[Saved data entries]
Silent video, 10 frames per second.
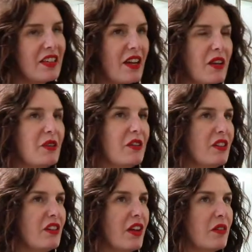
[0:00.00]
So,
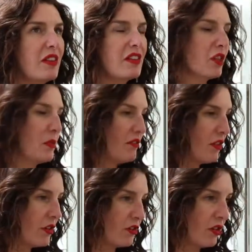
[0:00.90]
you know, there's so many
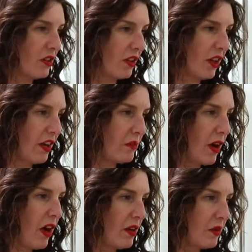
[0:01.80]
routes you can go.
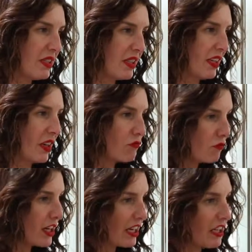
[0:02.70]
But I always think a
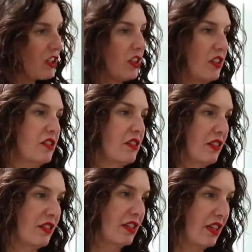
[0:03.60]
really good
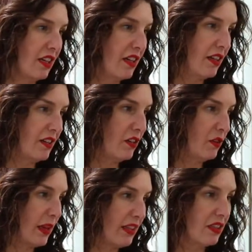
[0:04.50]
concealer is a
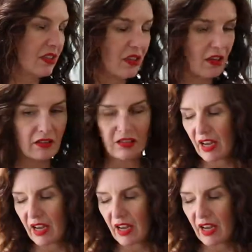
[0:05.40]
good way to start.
* * *
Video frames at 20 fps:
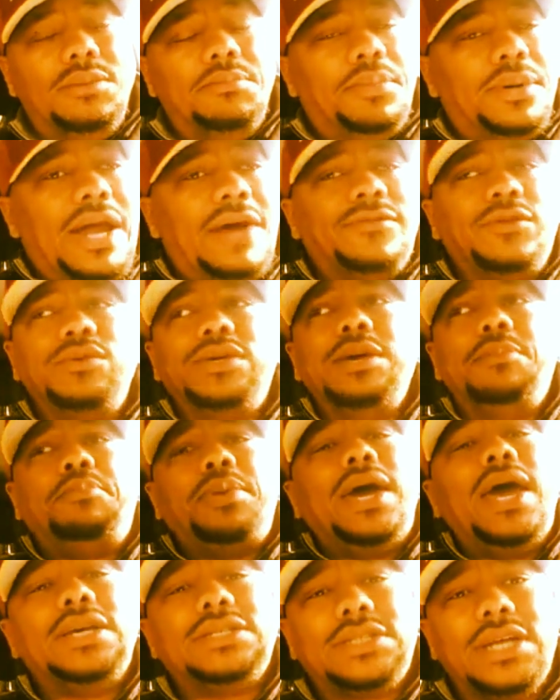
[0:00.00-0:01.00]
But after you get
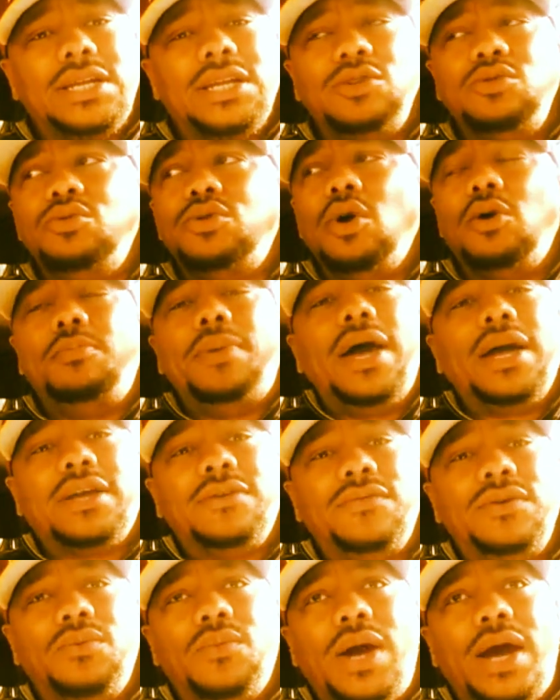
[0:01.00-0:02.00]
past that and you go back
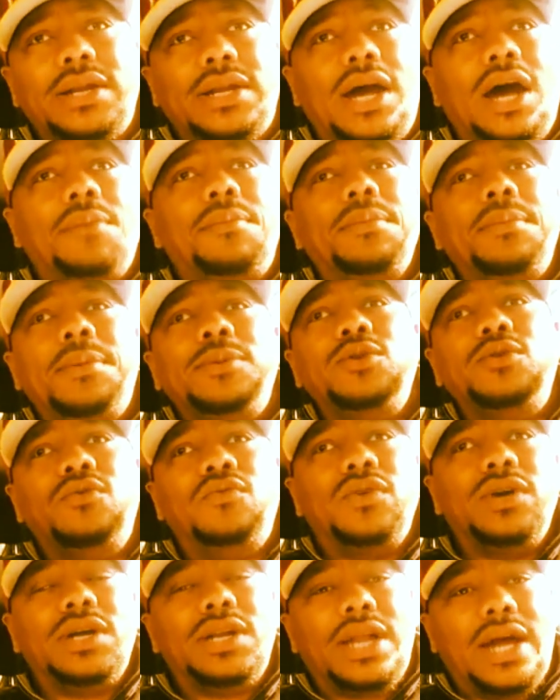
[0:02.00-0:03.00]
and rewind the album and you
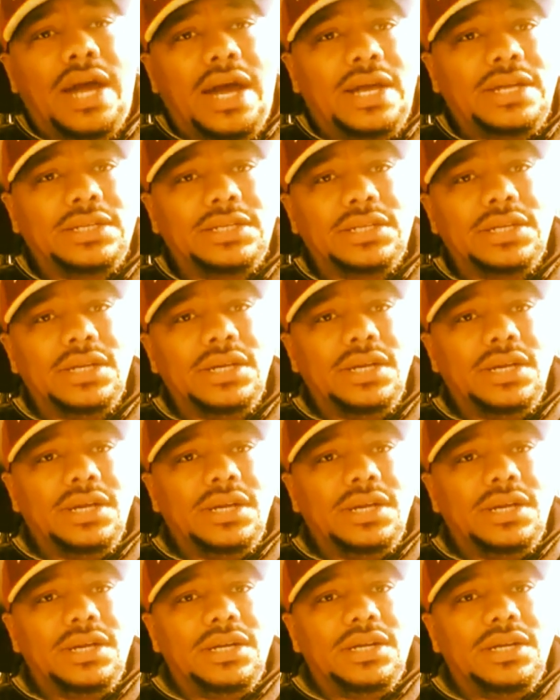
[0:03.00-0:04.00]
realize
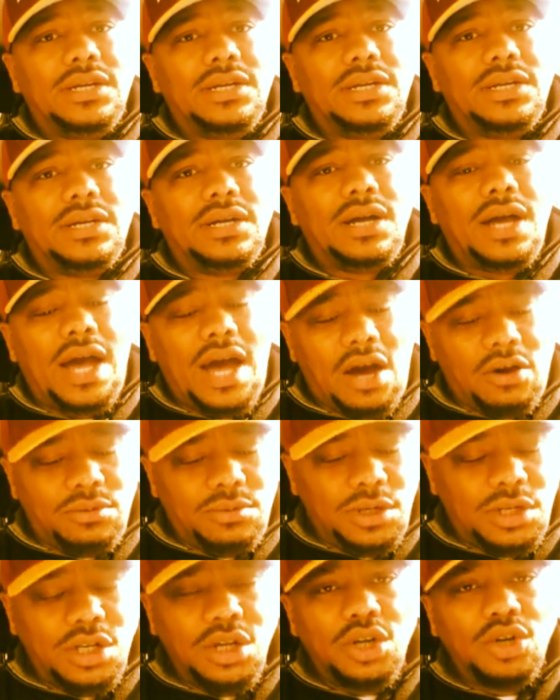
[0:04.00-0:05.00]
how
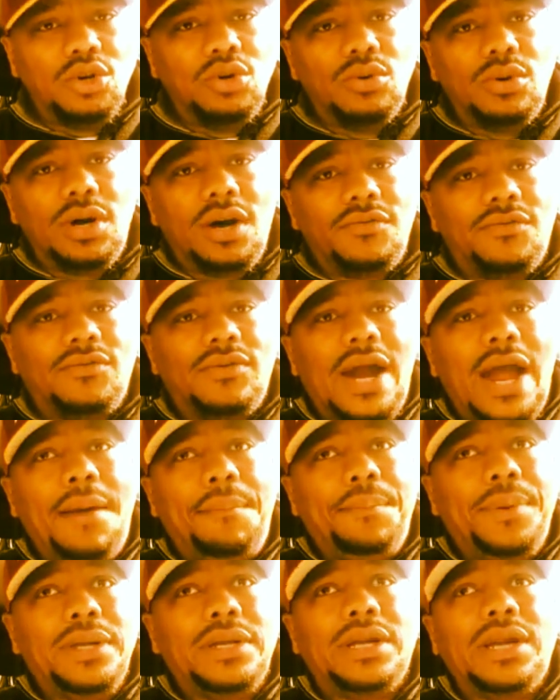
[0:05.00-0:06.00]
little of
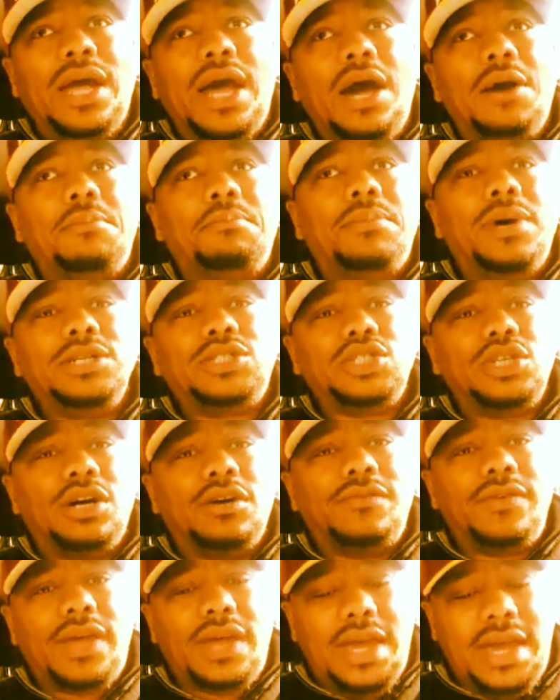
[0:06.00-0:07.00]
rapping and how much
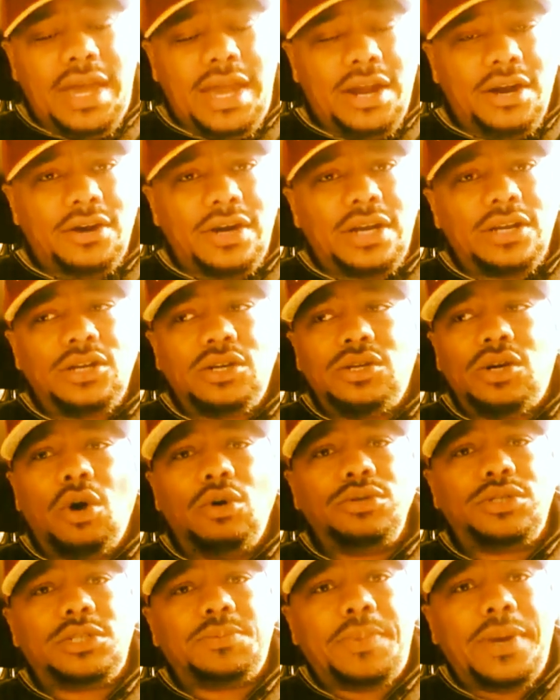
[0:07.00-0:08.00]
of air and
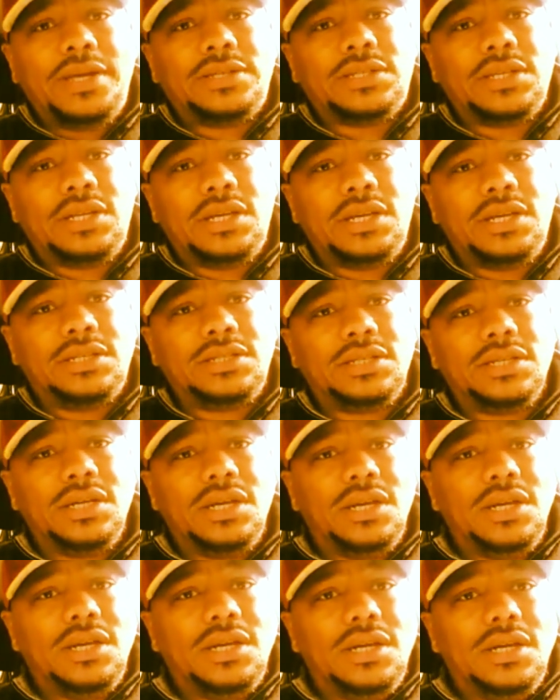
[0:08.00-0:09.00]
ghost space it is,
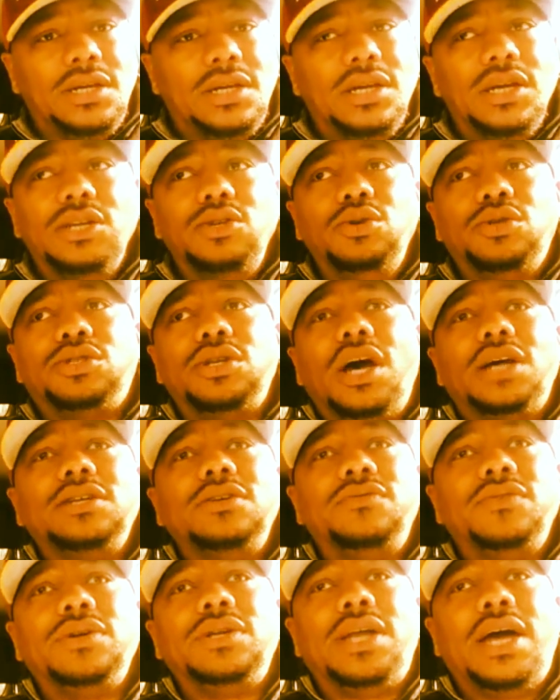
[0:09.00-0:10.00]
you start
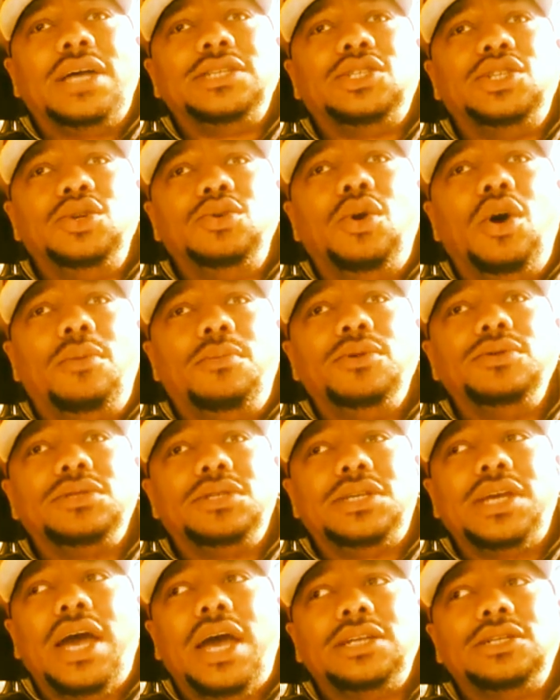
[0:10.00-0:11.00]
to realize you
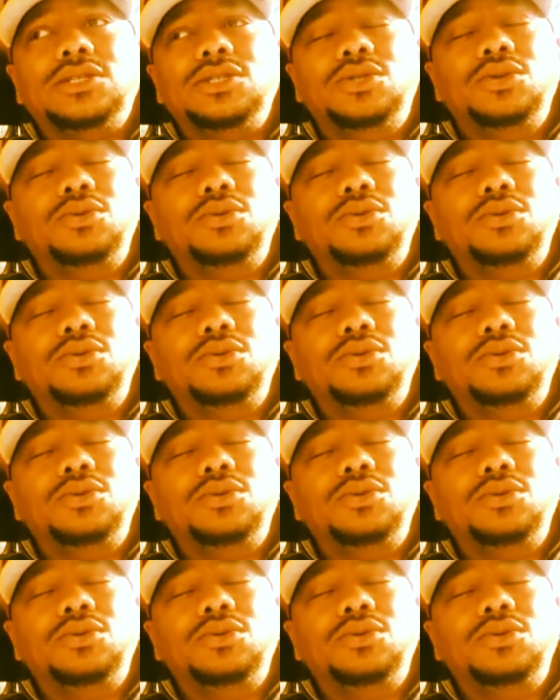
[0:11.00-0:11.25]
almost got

[ABOUT THIS TASK]:
Each line of the entries holding the string "frames" should be found and copied.

[RESULT FOR THIS EXERCISE]:
Silent video, 10 frames per second.
Video frames at 20 fps:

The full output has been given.